## Entries provided
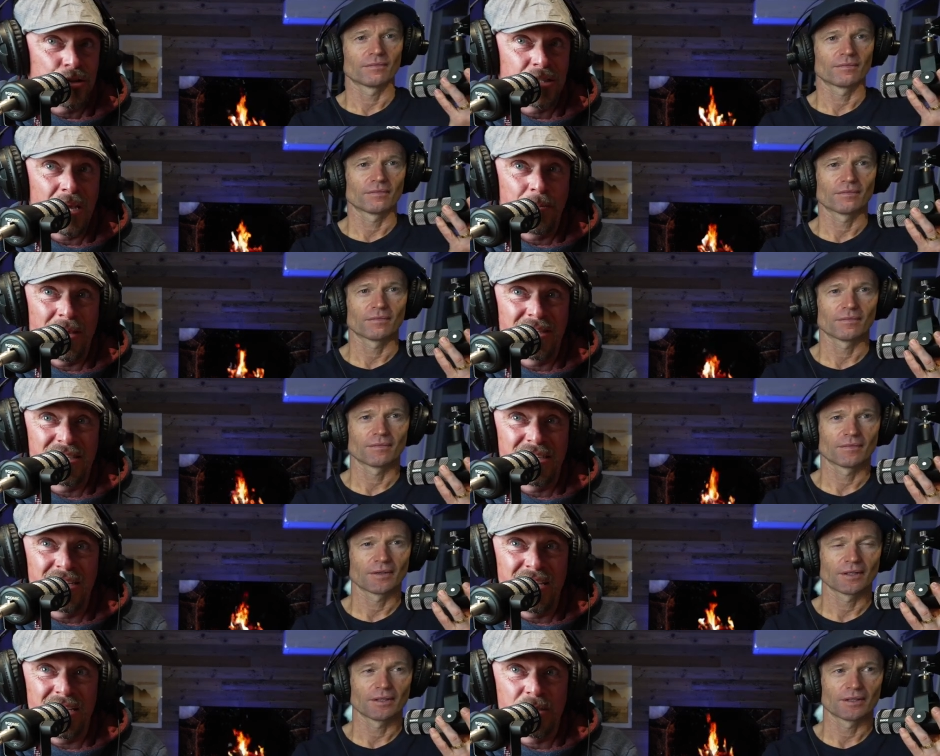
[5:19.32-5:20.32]
Speaker 1: could say bend the
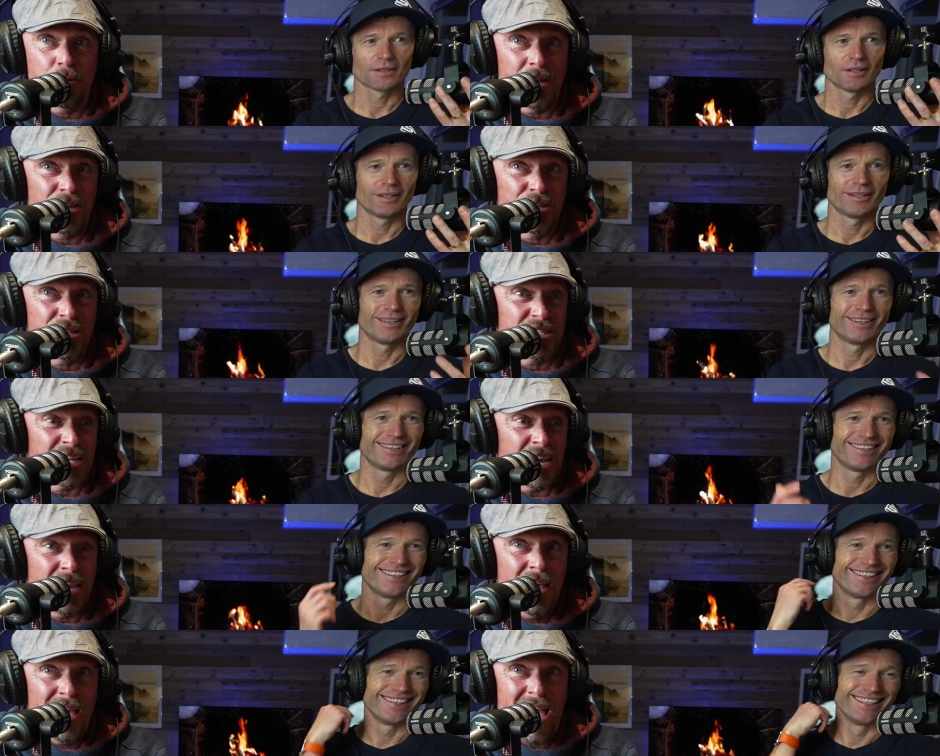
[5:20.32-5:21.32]
knees, but they couldn't
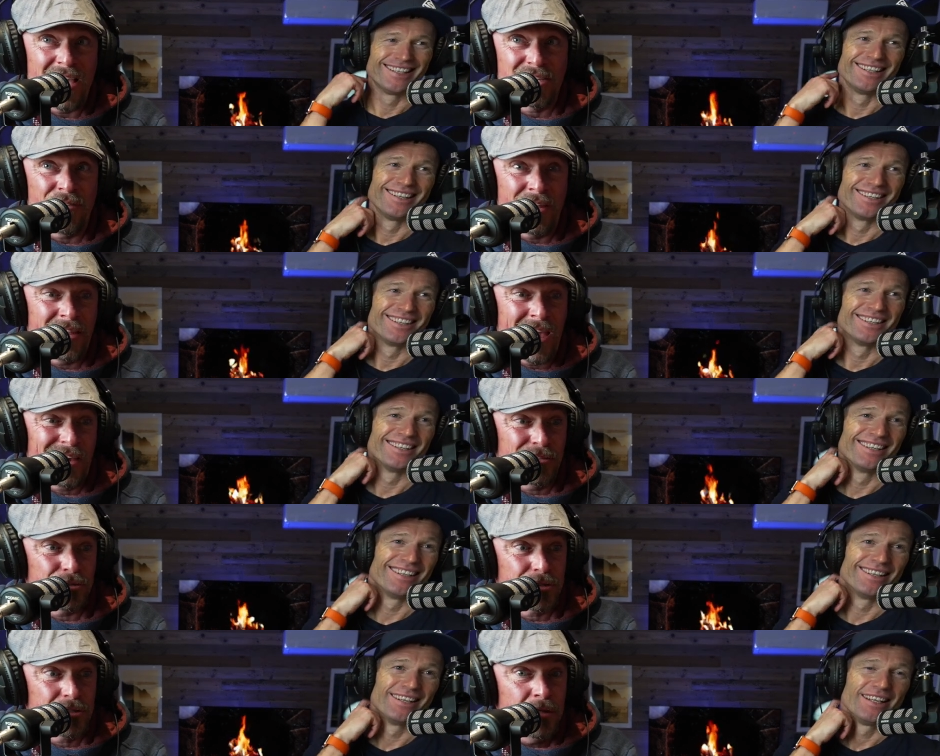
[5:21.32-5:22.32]
say activate the
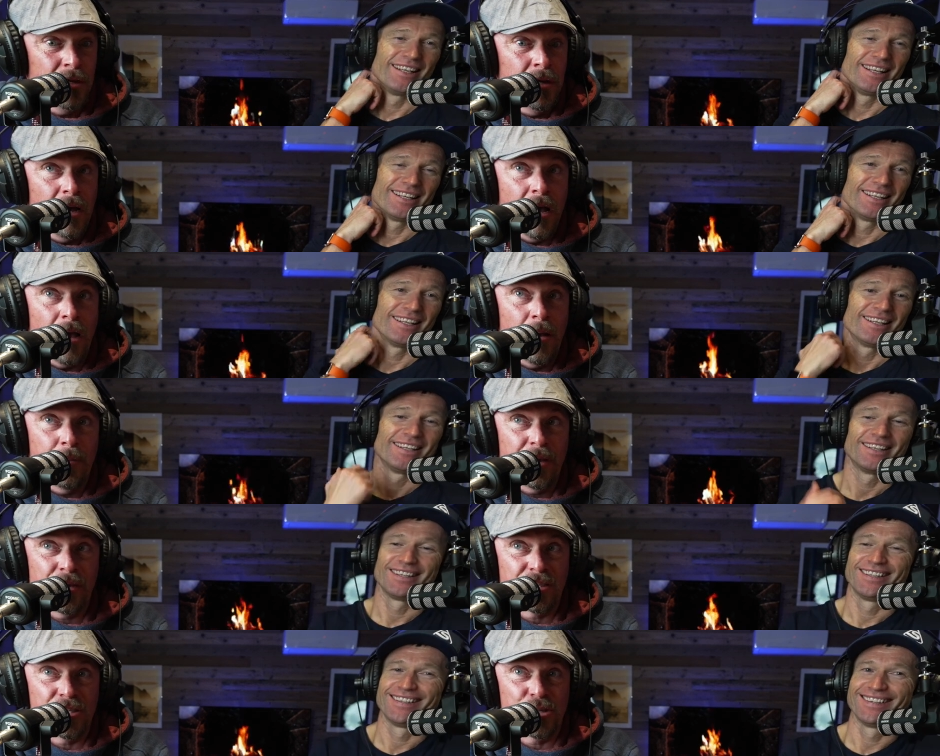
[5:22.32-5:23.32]
ankles, um,
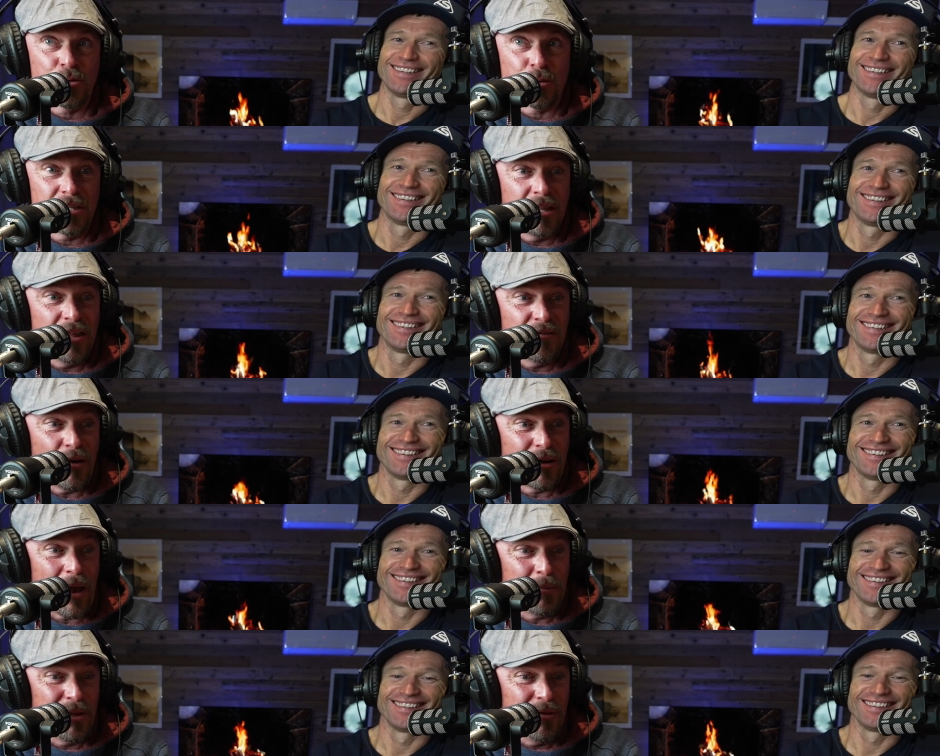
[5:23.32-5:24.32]
because it just wasn't in their
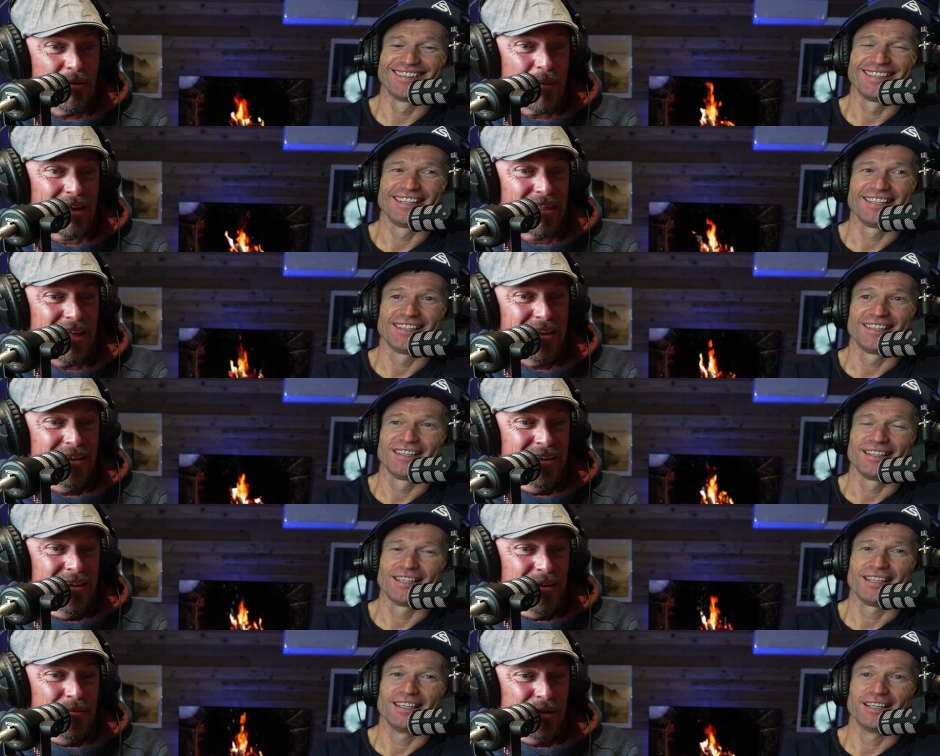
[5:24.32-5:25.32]
vocabulary back then.
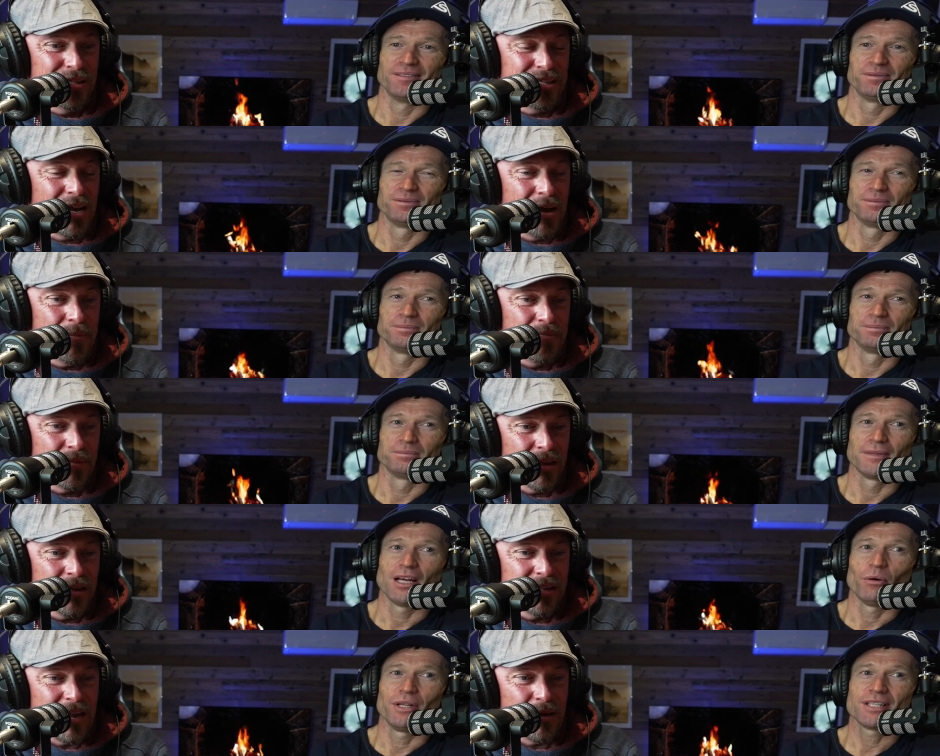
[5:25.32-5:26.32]
Speaker 2: Yeah. But um,
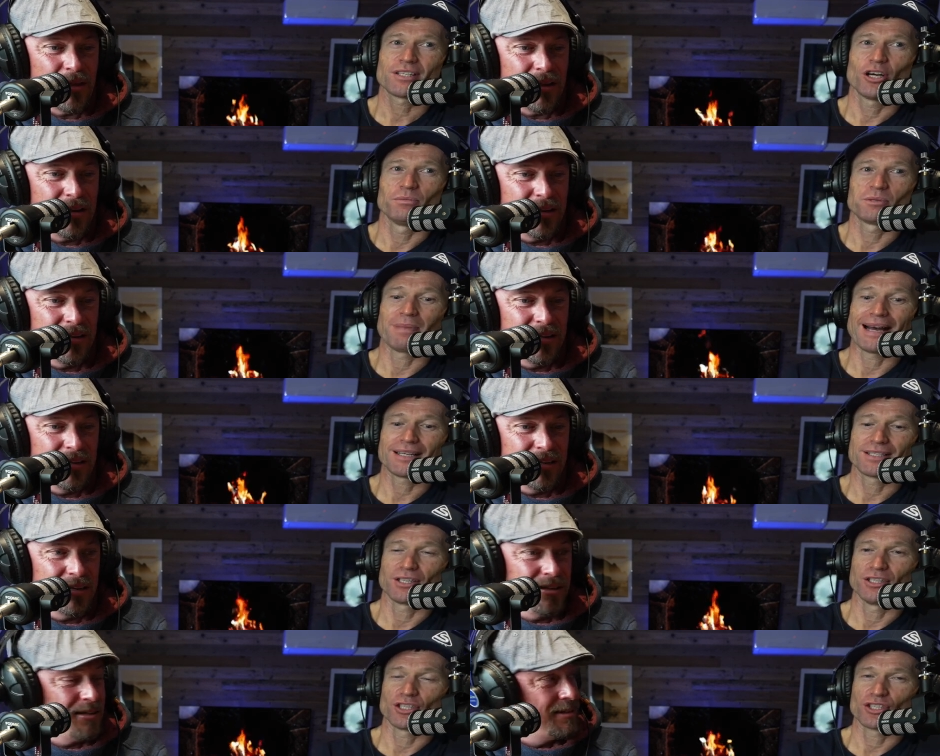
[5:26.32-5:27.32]
well, this comes back
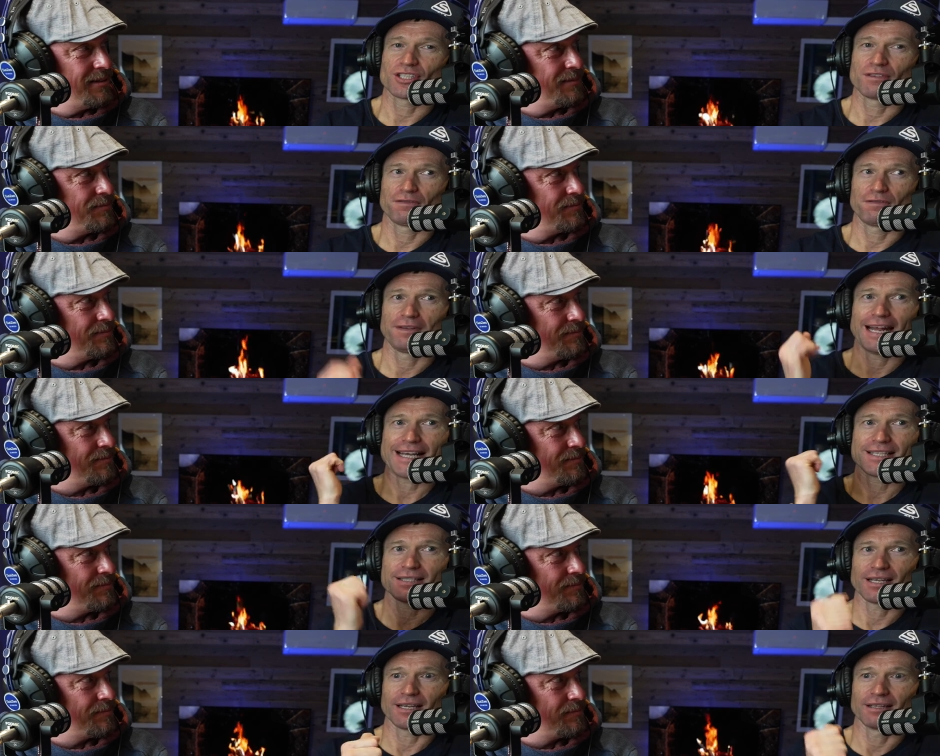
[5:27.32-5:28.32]
to just
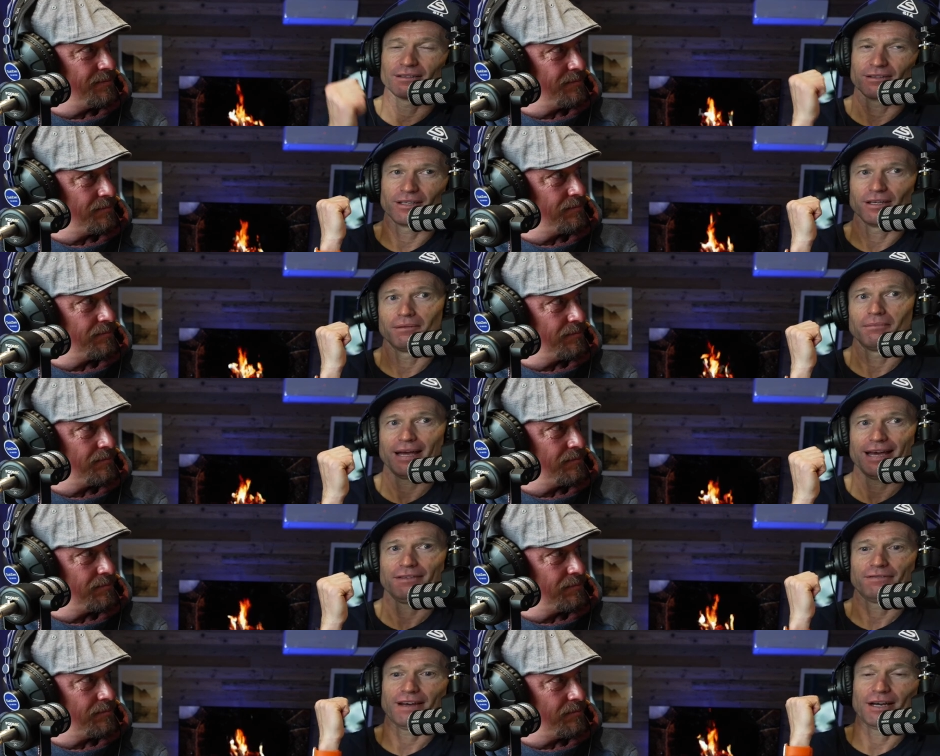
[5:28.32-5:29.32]
flexing the
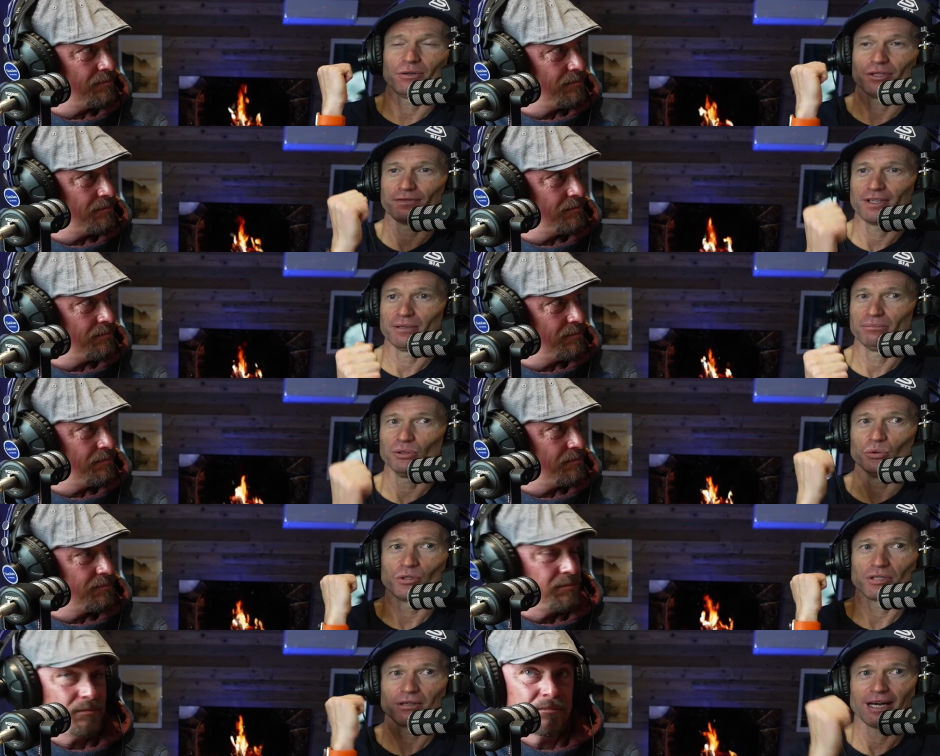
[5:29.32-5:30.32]
F out of your
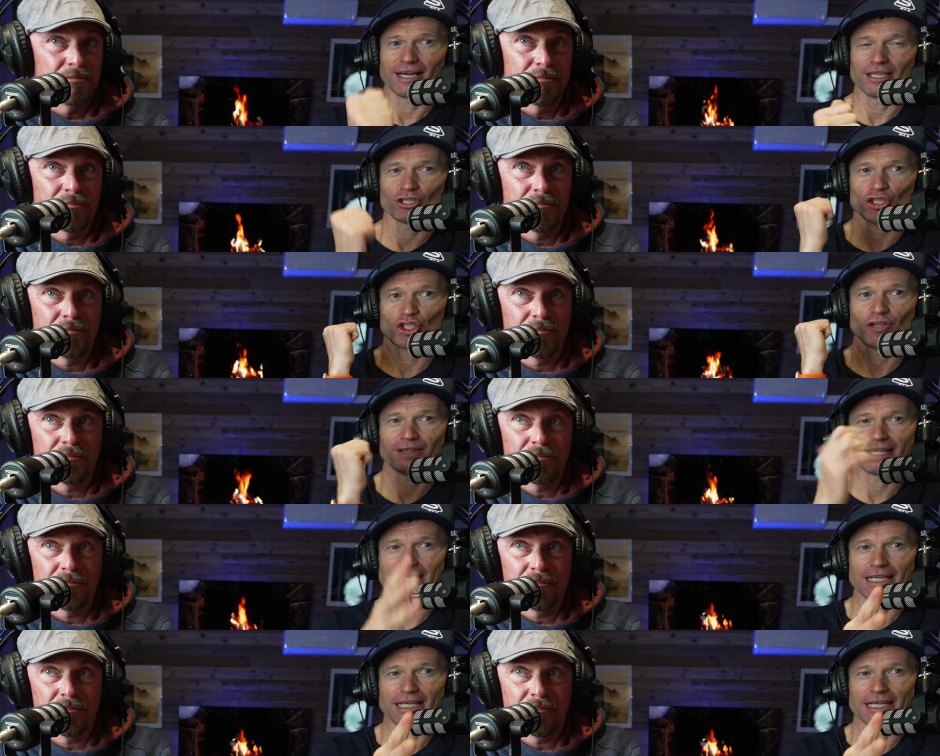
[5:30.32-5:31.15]
boot, mm. that is just shoving your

## Activity
Copy out the data verbatim, excluding the pictures.

## Reply
[5:19.32-5:20.32]
Speaker 1: could say bend the
[5:20.32-5:21.32]
knees, but they couldn't
[5:21.32-5:22.32]
say activate the
[5:22.32-5:23.32]
ankles, um,
[5:23.32-5:24.32]
because it just wasn't in their
[5:24.32-5:25.32]
vocabulary back then.
[5:25.32-5:26.32]
Speaker 2: Yeah. But um,
[5:26.32-5:27.32]
well, this comes back
[5:27.32-5:28.32]
to just
[5:28.32-5:29.32]
flexing the
[5:29.32-5:30.32]
F out of your
[5:30.32-5:31.15]
boot, mm. that is just shoving your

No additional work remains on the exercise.